Он с явным облегчением стал подниматься в вагон. Хорошо, целоваться не полезли! Проводница посторонилась, пропуская его, бросила кокетливый взгляд. И вдруг ему до смерти захотелось курить. Пять минут осталось. Не сидеть же в купе? Еще насидится, дорога дальняя.

Алевтина с Василием не уходили, терпеливо ждали отправления поезда. Вероника тоже стояла на перроне. Листов курил, глядя свысока на провинциальный городишко, в котором пару мгновений был действительно счастлив.

— Прощай, Вероника! — еле слышно сказал он.

Окурок полетел на перрон. Проводница неторопливо принялась закрывать дверь. Он прошел в вагон и остановился у окна. Поезд тронулся, в прошлое медленно уплыли они все: Алевтина, Василий, Вероника, Андрей… Листов впервые его заметил, должно быть, он только что пришел, а теперь уводит с перрона Веронику. Помирятся, куда они денутся. Любовь прощает все.

В купе номер пять его ждала хорошенькая блондинка. Она улыбнулась сначала настороженно, потом, рассмотрев его, с ожиданием. Спросила:

— Что это была за станция? Как же долго мы здесь стояли! Вы, кстати, не похожи на местного жителя. Одеты по-столичному.

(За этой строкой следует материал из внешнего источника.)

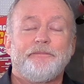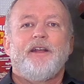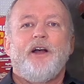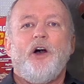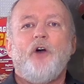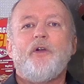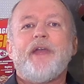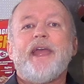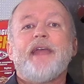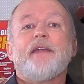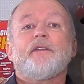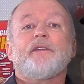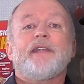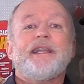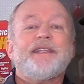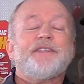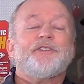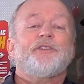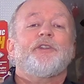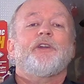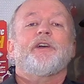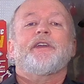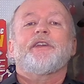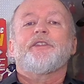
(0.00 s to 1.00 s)
Okay, let's
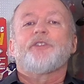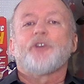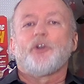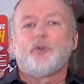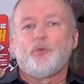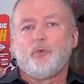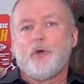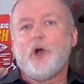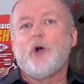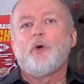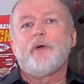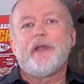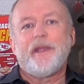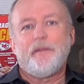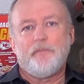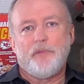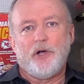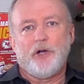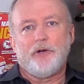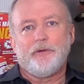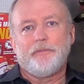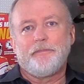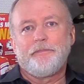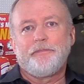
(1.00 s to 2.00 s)
look at the growing
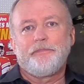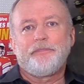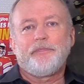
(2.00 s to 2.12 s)
bow.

— Нет, я не местный. Художник из Москвы, жил два месяца у знакомых, писал этюды. Осень в провинции изумительна. Знаете, и Пушкин в тиши и уединении творил. Вдохновение, оно любит тихие уголки и жизнь на природе.

— Надо же! Как интересно!

Глаза у блондинки синие-синие. Она неторопливо стала рассказывать о себе: тоже теперь москвичка, ездила проведать больную маму, муж большой начальник, сын под присмотром у свекрови, пока сама в отъезде. Так что, снова любовь? Любовь на одну картину…

Листов улыбнулся:

— Знаете, мне бы очень хотелось написать ваш портрет…

Год спустя

— Эдик, тебе письмо! Надо же, от какой-то Алевтины Кирсановой! Постой, так это же из провинции, где ты в прошлом году написал свой знаменитый портрет в розовых тонах!

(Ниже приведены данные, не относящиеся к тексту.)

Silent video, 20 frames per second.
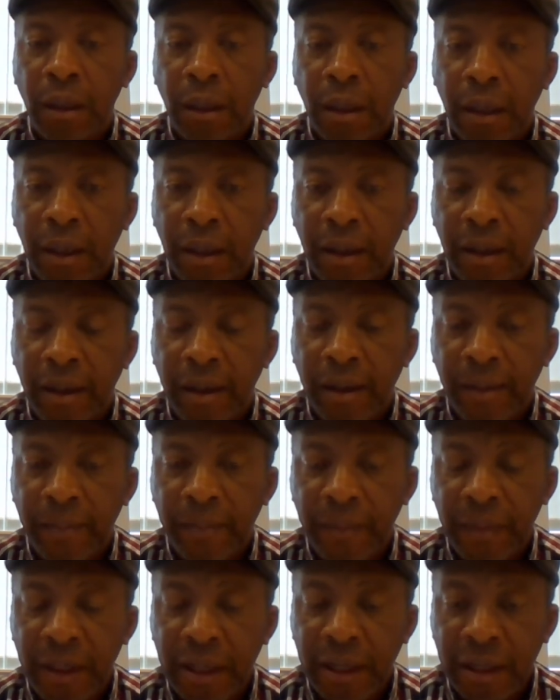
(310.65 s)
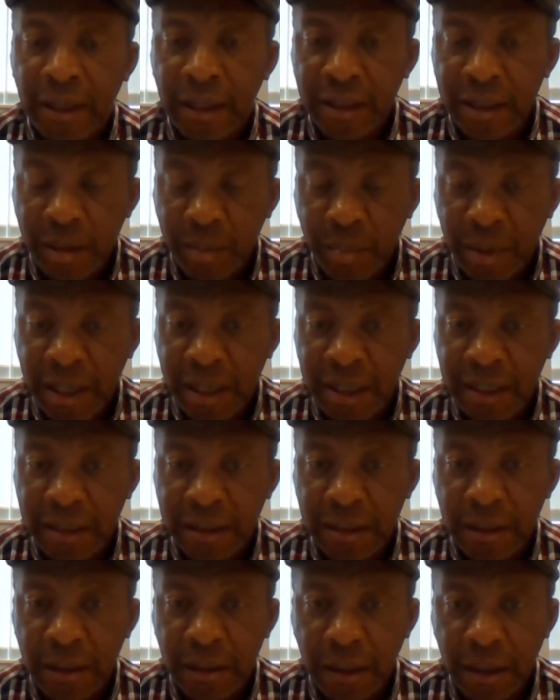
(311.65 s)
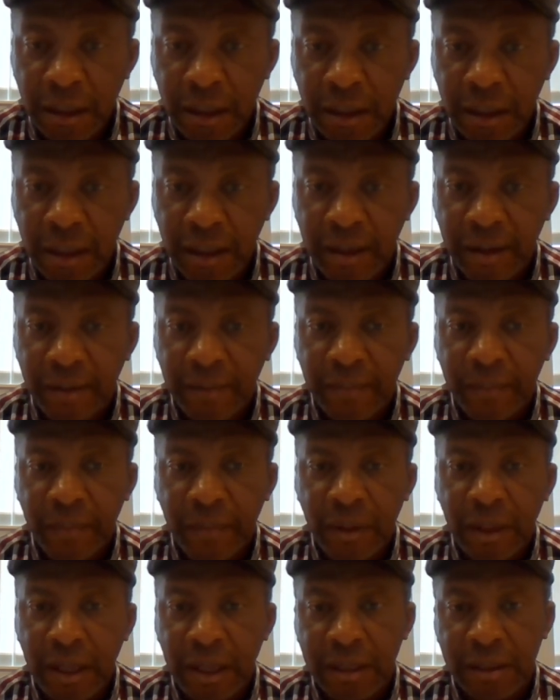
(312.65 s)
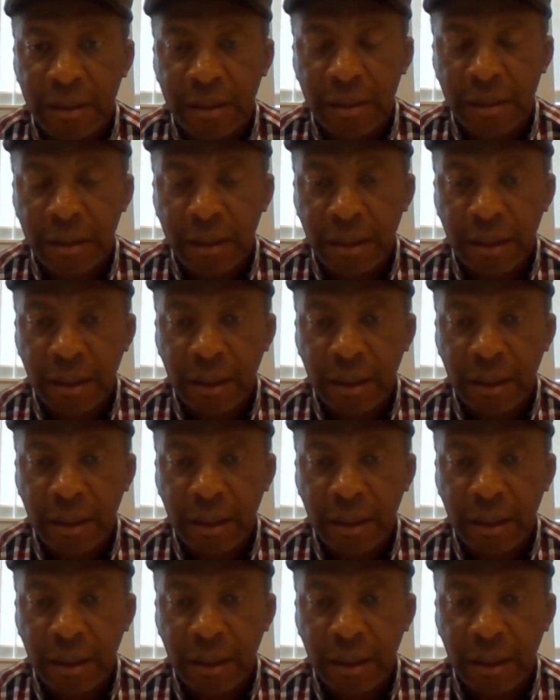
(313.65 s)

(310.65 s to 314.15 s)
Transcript: an enterprise has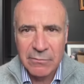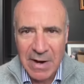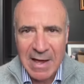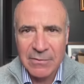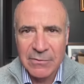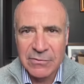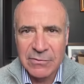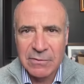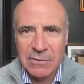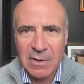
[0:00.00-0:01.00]

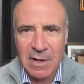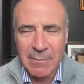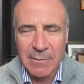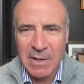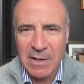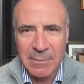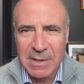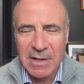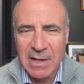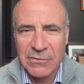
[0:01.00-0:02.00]
friends um i
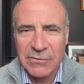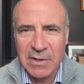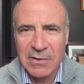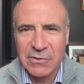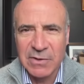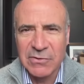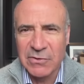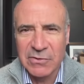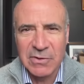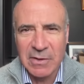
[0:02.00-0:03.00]
mean it's it's this
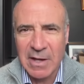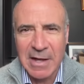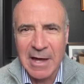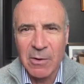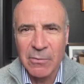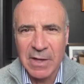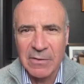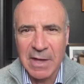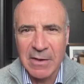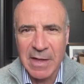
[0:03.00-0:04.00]
is i, I don't
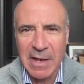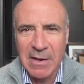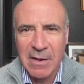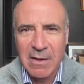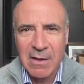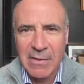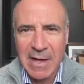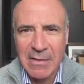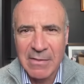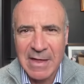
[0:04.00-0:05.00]
think that that
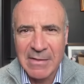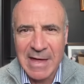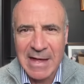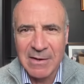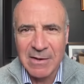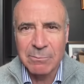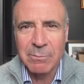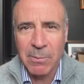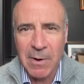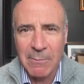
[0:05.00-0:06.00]
that that that
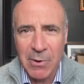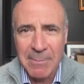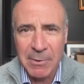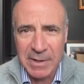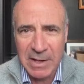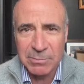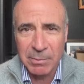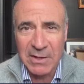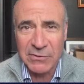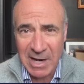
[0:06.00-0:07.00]
pro- properly
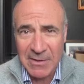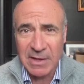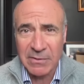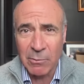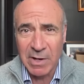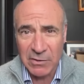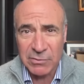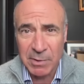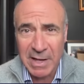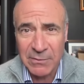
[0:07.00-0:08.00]
explains it i think that what
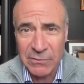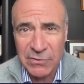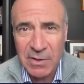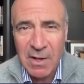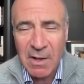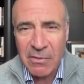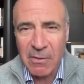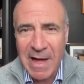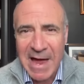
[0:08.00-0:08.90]
explains the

— Не представляю, о чем может писать эта Алевтина?

— Не знаю, не знаю, тебе видней.

— Нелли, ты что, ревнуешь?!

— Нет, милый, не ревную. Сегодня Аля, завтра Валя, послезавтра Галя. Как всякий художник, ты быстро ими увлекаешься, но так же быстро и остываешь. Это все переменные величины, а я для тебя величина постоянная.

— Умница ты моя!

Он нехотя распечатал письмо.

«Уважаемый Эдуард Олегович!

Никогда бы я не решилась вас побеспокоить, если бы не проблемы, так сказать, материального характера. Читали мы недавно в газетах, да и по телевизору показывали, что будто бы вам дали премию большую да послали за границу, аж в самый Париж! На выставку с вашими картинами. Я в искусстве мало что смыслю, но Василий мне все разъяснил, и мы за вас очень рады, а как рад Василий, так и не описать!

Сообщаю вам, что десятого мая сего года у вас родилась дочь Мария. По фамилии она записана как Кирсанова, а уж по отчеству, не обессудьте, Эдуардовной. Так и получается, значит: Кирсанова Мария Эдуардовна, о чем вам с удовлетворением и сообщаем. Поскольку я женщина по-прежнему незамужняя и являюсь по закону матерью-одиночкой, то государство платит мне пособие. Но одной ребенка растить все равно тяжело, потому если со своей большой премии пошлете нам немножко денег, то будем вам очень признательны.

Василий передает вам привет, работает он кочегаром в котельной, да беда такая: стал много пить. Живопись свою забросил, поскольку весточки от вас так и не получил. Значит, как человек искусства он ничего не стоит, а посему и жизнь его можно считать на этом конченой.

Но вы в голову не берите, ежели не сочтете возможным написать ответ, так оно и ладно. И деньги ваши не сказать, чтобы мы не обошлись без них, но все одно, если уж будут, то кстати.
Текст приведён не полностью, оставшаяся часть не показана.